● **EXTRACTED RECORDS**:
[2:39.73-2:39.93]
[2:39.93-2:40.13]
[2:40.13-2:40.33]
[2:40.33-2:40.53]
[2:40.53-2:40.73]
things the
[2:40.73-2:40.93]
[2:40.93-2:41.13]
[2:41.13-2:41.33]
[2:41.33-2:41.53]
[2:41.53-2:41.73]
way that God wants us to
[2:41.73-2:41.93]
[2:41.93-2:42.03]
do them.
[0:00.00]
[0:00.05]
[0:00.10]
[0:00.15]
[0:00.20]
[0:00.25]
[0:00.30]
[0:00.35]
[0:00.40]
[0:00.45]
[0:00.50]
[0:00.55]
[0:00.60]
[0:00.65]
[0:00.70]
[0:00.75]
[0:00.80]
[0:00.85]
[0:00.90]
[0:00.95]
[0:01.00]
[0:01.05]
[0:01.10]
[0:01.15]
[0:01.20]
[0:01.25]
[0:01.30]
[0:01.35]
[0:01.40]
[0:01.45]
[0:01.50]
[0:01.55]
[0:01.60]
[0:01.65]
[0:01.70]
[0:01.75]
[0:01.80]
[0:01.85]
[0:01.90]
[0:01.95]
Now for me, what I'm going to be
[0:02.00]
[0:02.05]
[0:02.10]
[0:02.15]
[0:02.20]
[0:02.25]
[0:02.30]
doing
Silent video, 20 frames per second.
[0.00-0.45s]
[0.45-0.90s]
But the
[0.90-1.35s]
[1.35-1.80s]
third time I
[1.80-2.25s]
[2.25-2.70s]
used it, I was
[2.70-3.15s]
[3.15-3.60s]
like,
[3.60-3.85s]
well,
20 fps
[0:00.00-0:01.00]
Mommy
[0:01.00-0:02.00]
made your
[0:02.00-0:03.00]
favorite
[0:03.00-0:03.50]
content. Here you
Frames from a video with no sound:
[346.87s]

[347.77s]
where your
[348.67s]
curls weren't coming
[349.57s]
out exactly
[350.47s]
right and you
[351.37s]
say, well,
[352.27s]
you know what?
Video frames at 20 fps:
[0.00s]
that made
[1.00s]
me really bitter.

● **WORK REQUEST**: Go through the listing above and restate it word for word.

● **YOUR RESPONSE**:
[2:39.73-2:39.93]
[2:39.93-2:40.13]
[2:40.13-2:40.33]
[2:40.33-2:40.53]
[2:40.53-2:40.73]
things the
[2:40.73-2:40.93]
[2:40.93-2:41.13]
[2:41.13-2:41.33]
[2:41.33-2:41.53]
[2:41.53-2:41.73]
way that God wants us to
[2:41.73-2:41.93]
[2:41.93-2:42.03]
do them.
[0:00.00]
[0:00.05]
[0:00.10]
[0:00.15]
[0:00.20]
[0:00.25]
[0:00.30]
[0:00.35]
[0:00.40]
[0:00.45]
[0:00.50]
[0:00.55]
[0:00.60]
[0:00.65]
[0:00.70]
[0:00.75]
[0:00.80]
[0:00.85]
[0:00.90]
[0:00.95]
[0:01.00]
[0:01.05]
[0:01.10]
[0:01.15]
[0:01.20]
[0:01.25]
[0:01.30]
[0:01.35]
[0:01.40]
[0:01.45]
[0:01.50]
[0:01.55]
[0:01.60]
[0:01.65]
[0:01.70]
[0:01.75]
[0:01.80]
[0:01.85]
[0:01.90]
[0:01.95]
Now for me, what I'm going to be
[0:02.00]
[0:02.05]
[0:02.10]
[0:02.15]
[0:02.20]
[0:02.25]
[0:02.30]
doing
Silent video, 20 frames per second.
[0.00-0.45s]
[0.45-0.90s]
But the
[0.90-1.35s]
[1.35-1.80s]
third time I
[1.80-2.25s]
[2.25-2.70s]
used it, I was
[2.70-3.15s]
[3.15-3.60s]
like,
[3.60-3.85s]
well,
20 fps
[0:00.00-0:01.00]
Mommy
[0:01.00-0:02.00]
made your
[0:02.00-0:03.00]
favorite
[0:03.00-0:03.50]
content. Here you
Frames from a video with no sound:
[346.87s]

[347.77s]
where your
[348.67s]
curls weren't coming
[349.57s]
out exactly
[350.47s]
right and you
[351.37s]
say, well,
[352.27s]
you know what?
Video frames at 20 fps:
[0.00s]
that made
[1.00s]
me really bitter.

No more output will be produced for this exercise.